Death of the web server log analyzer

Since I’ve had my first web server set up – somewhere around the year 2000 – I’ve been running tools to analyse my logs daily and generate statistics of visits such as referrers, browser versions, screen resolution, and other useful data. I have tried several different tools since then, but the one I’ve been using for most of that time is AWStats.

I’ve usually preferred that kind of tool over analytics systems like, say, Google Analytics, simply because it’s as close to the metal as you can be when analyzing web access. It doesn’t require JavaScript support on the client side, or any set up on your web pages; it would therefore detect all visits to a website, regardless of the page visited (it would include access to links that don’t exist, and detect common 404 URLs, for example) or the client’s technology.

Today I was having a look at the statistics of one of my websites to try and make sense of how many mobile users I had, and their operating system breakdown.

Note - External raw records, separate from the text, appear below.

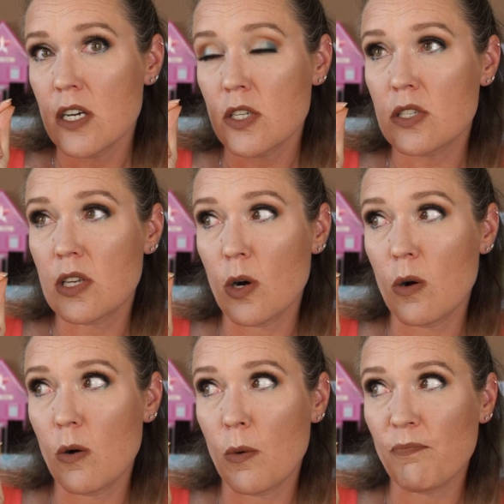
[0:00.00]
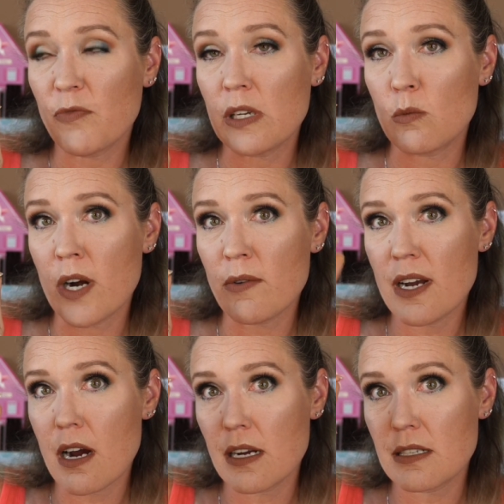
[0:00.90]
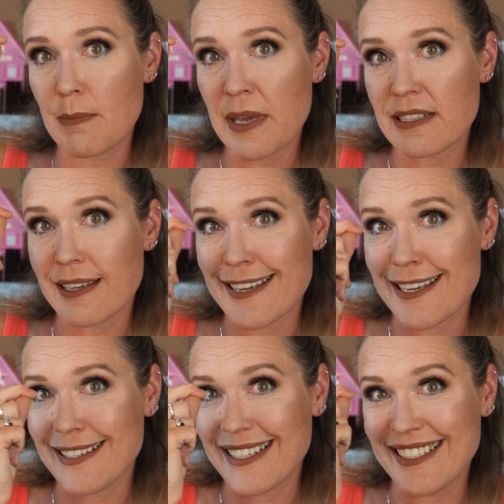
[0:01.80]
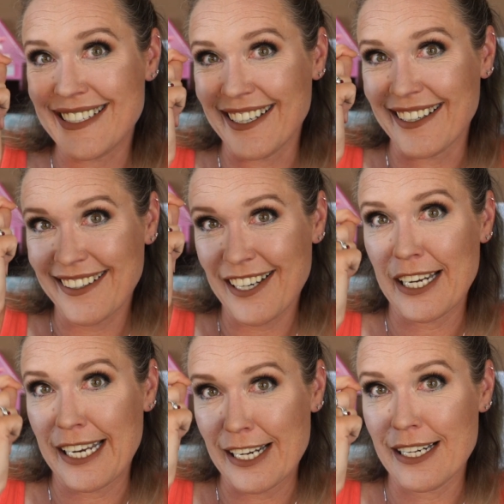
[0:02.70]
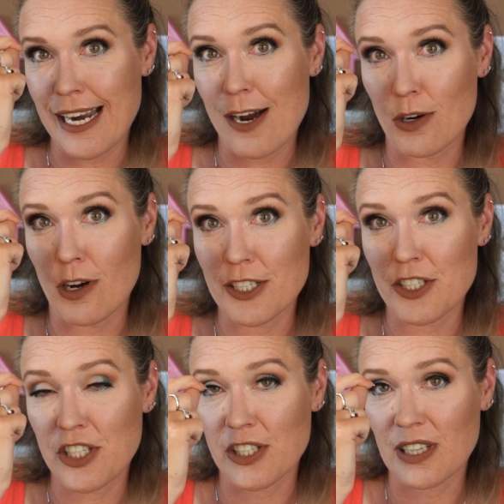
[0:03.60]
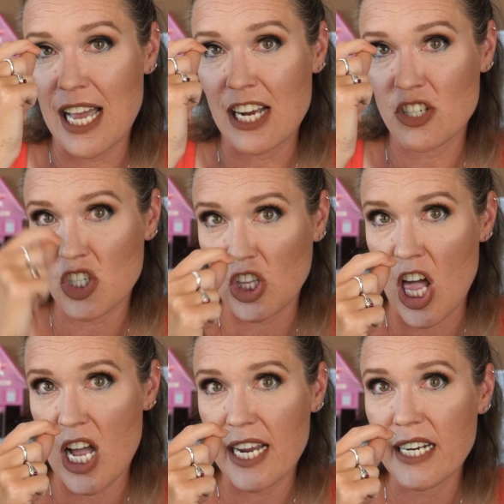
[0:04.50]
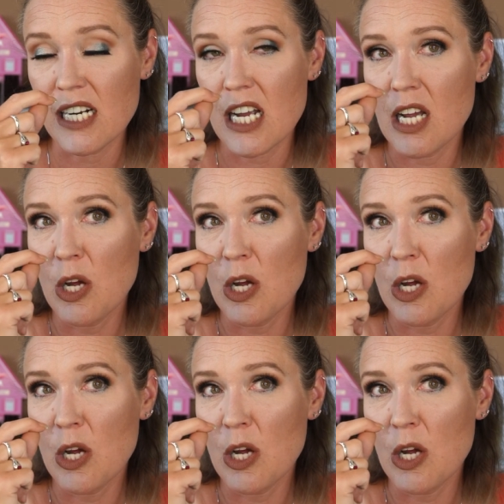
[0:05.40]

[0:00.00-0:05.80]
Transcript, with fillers: So, in one regards, it makes it easy to kind of get it down onto your lash line.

This is what I had for OS under my (newly updated) AWStats:

OS breakdown by AWStats

This is not very helpful; it doesn’t list any mobile OS (it is probably folding them under their original desktop counterparts, or under “Unknown”).

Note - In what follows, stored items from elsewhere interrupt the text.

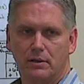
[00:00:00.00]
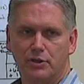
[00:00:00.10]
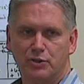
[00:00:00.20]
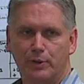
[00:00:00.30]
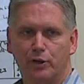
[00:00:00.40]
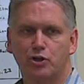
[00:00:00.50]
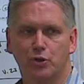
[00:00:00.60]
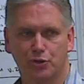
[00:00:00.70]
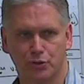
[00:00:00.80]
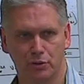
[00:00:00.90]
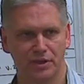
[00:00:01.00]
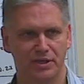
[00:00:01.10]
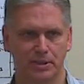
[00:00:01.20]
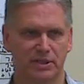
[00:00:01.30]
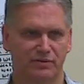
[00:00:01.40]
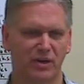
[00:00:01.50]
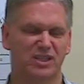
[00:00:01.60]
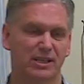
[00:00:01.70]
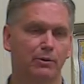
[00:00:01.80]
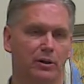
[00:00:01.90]
Spiritual truth is very
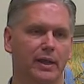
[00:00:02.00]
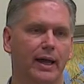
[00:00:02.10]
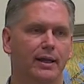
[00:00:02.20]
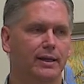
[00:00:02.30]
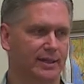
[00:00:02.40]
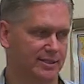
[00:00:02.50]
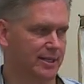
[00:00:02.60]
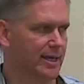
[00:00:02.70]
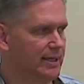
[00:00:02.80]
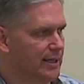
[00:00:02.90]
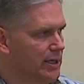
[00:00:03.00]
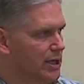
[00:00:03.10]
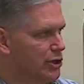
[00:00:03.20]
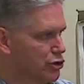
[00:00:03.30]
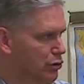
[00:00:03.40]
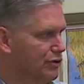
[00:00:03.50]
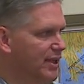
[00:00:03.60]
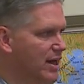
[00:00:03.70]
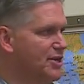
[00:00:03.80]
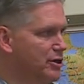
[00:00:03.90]
similar to that. It's taking truth that
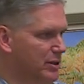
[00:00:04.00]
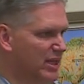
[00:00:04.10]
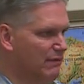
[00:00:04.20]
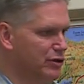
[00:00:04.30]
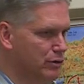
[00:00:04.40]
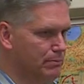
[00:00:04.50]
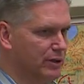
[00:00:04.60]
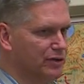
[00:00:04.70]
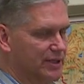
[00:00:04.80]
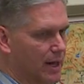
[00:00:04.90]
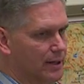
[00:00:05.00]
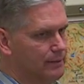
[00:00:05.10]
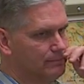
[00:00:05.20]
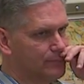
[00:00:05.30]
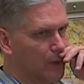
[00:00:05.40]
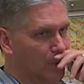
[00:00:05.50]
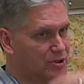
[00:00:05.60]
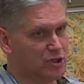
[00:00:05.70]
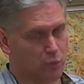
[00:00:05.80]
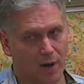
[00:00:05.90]
God's already given you and building on it. Which
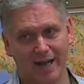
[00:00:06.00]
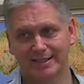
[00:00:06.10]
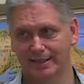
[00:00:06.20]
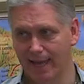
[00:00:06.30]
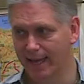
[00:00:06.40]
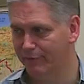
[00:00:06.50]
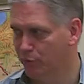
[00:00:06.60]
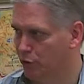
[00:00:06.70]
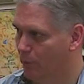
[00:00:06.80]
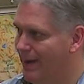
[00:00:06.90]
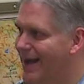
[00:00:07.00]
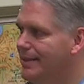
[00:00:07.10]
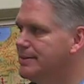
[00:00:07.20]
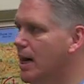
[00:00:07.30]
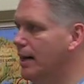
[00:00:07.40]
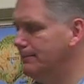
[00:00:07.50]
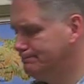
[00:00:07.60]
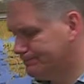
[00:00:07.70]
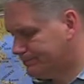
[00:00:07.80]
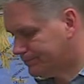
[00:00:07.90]
is why today, if you were to go back in time
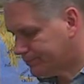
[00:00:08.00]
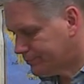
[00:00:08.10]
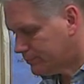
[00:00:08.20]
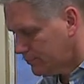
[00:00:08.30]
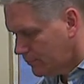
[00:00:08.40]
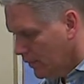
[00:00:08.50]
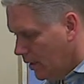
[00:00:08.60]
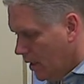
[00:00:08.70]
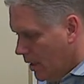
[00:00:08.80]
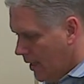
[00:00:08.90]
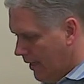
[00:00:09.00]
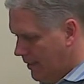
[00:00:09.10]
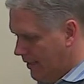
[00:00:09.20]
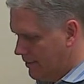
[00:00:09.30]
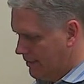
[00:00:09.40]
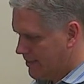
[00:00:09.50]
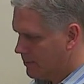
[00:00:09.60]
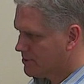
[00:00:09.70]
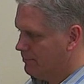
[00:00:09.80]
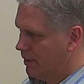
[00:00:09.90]
and tell
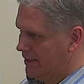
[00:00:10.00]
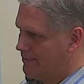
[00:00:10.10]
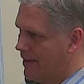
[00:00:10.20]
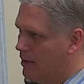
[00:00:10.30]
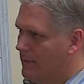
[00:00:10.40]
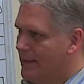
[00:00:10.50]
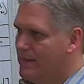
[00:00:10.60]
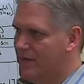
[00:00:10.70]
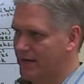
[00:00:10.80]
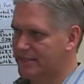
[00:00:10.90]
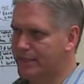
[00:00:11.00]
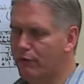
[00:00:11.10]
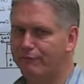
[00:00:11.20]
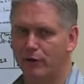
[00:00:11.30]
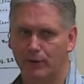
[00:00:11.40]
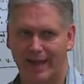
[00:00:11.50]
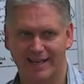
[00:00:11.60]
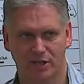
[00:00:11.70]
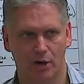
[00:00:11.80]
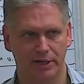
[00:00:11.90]
somebody about that a cell phone
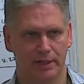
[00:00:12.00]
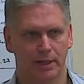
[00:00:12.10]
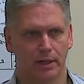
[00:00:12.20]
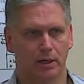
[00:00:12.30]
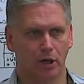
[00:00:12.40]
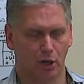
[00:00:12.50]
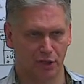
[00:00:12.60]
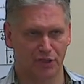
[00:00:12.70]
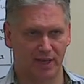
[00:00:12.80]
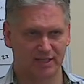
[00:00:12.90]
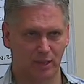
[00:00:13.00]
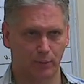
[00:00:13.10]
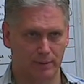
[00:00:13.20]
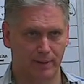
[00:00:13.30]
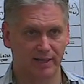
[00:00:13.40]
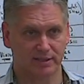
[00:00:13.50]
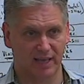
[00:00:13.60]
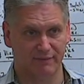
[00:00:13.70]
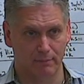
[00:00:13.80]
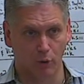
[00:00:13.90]
has on it all the things that we basically
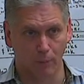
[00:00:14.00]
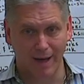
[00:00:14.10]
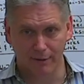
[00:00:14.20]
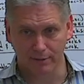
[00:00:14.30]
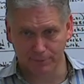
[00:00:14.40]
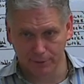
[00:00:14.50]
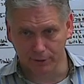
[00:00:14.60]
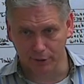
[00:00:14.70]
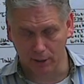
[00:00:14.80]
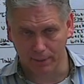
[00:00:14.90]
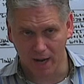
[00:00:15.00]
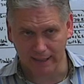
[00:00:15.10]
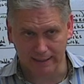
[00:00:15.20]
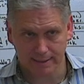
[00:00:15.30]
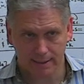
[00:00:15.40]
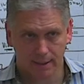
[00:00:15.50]
have a mobile computer in our pockets,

The browser statistics fare a little bit better:

Browser breakdown by AWStats

But it is still a little awkward to read; and I don’t think the “IPhone (PDA/Phone browser)” statistics seem very accurate either.

I had a look at Google Analytics’ stats, instead, and this is what I found, for OS statistics:

OS breakdown by Google Analytics

And for browsers:

OS breakdown by Google Analytics

Although the date range used in the statistics above is different, the list seem more accurate (at least for what Google Analytics has access to, which is my main WordPress install), and it lists all modern OS and browser variants correctly. And, of course, I also have advanced parameters I can add to my list (like OS version, or even device types) that are not pictured here.

What happened?

It would be unfair of me to say AWStats is just a bad, or outdated, product. But the truth is that it is still a leading log analysis tool whose results don’t come close to the ones produced by a snippet-requiring, JavaScript-component-based tool like Google Analytics.

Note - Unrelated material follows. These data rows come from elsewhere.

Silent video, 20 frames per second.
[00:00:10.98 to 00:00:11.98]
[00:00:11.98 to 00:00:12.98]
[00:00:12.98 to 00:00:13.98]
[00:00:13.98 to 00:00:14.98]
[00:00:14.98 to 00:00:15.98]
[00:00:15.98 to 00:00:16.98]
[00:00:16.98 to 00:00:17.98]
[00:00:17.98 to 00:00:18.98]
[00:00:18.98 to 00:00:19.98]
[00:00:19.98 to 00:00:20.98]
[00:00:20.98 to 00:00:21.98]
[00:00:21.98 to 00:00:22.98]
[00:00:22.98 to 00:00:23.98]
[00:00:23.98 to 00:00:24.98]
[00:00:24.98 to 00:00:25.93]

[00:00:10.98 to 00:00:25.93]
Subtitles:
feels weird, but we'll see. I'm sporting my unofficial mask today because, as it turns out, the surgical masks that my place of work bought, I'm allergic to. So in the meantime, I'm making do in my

Despite being closer to the metal, it seems to me that log analysis tools are at a disadvantage simply because they don’t have as much access to the client machine as a JavaScript-based solution does. Maybe what’s at fault is their reliance on nearly useless user agent strings, and while I do believe AWStats could do better in that regard (I believe it’s detecting a lot of false browser matches), it’s also true that they can’t use some small JavaScript code for better browser type and version detection – which, I’m assuming, Google Analytics does for increased accuracy.

Log analysis tools still have their place for detecting, say, 404s or direct links to raw assets (like images) coming from third-party domains. But for page access and audience analysis, it seems their days are long gone. They died a while ago, but I suppose I only noticed it now.

  • It should not be that hard to figure out how to filter out operating systems report from your local HTTP GET log.

    • Zeh

      That’s what AWStats does.

  • Don

    My hosted accounts for clients come with AWStats and I still send them PDFs of the monthly results, as they look more impressive than GA or StatCounter. Shame.

  • Art

    I too dislike putting JavaScript on my pages. My favorite log file analyzer is Serlog. You might give it a try.